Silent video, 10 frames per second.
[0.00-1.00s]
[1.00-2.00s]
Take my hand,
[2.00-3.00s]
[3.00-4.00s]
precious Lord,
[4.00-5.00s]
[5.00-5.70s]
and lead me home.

++++++++

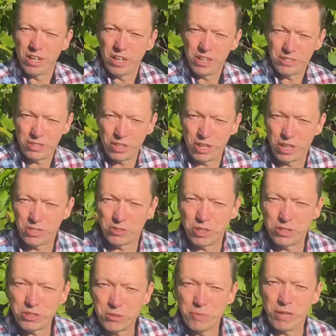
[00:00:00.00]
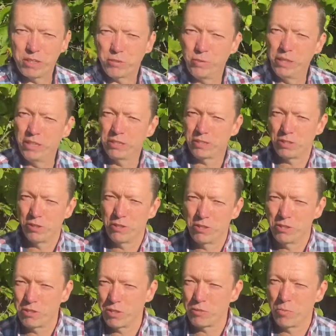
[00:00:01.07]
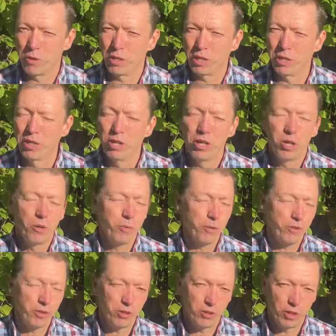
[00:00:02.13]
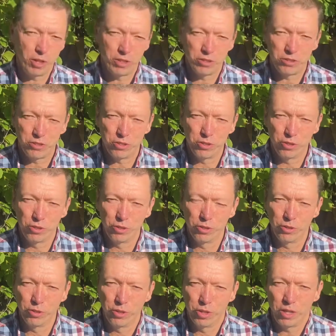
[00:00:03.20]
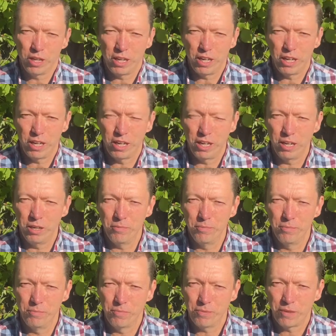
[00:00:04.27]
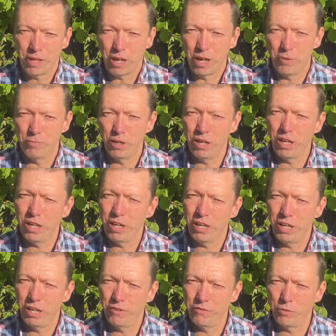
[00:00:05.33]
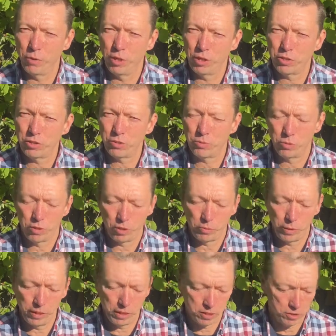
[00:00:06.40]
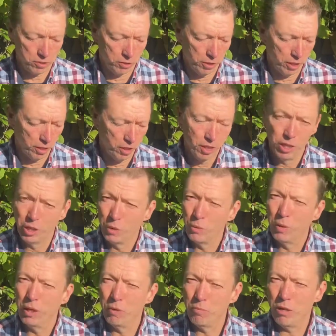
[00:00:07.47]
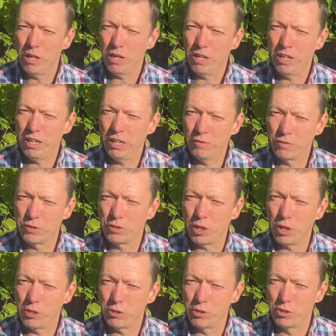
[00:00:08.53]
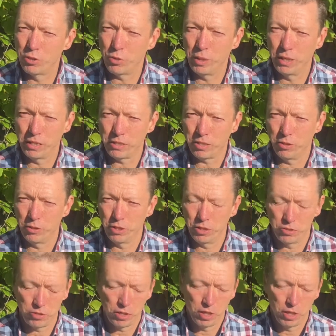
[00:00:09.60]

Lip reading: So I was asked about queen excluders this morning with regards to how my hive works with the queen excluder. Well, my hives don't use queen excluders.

++++++++

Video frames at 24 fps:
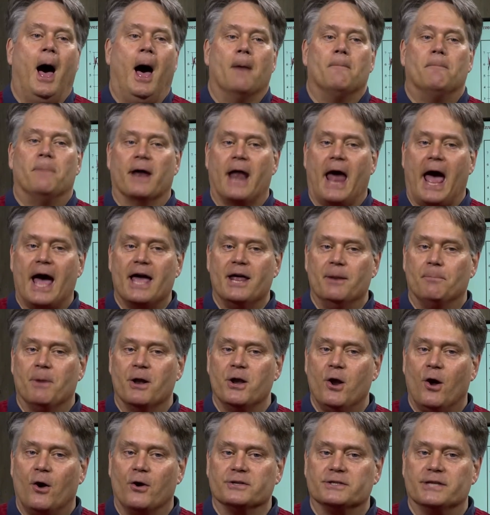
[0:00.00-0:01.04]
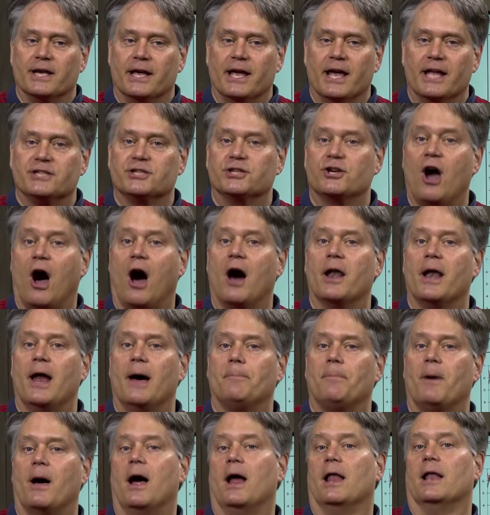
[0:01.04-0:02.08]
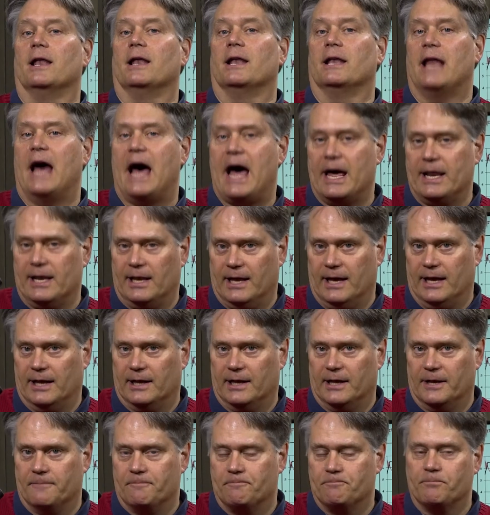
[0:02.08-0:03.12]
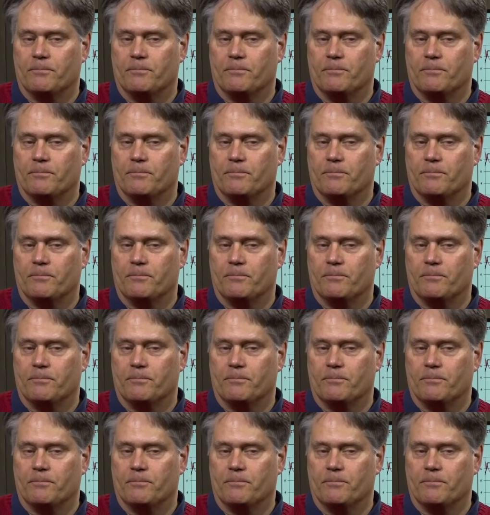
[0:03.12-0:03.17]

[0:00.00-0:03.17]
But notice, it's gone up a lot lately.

++++++++

### About this exercise
A clean copy is needed of the lines in the listing above from the one with "[00:00:00.00]" through the one with "Lip reading: So", exact in every word and free of pictures.

### Expected answer
[00:00:00.00]
[00:00:01.07]
[00:00:02.13]
[00:00:03.20]
[00:00:04.27]
[00:00:05.33]
[00:00:06.40]
[00:00:07.47]
[00:00:08.53]
[00:00:09.60]

Lip reading: So I was asked about queen excluders this morning with regards to how my hive works with the queen excluder. Well, my hives don't use queen excluders.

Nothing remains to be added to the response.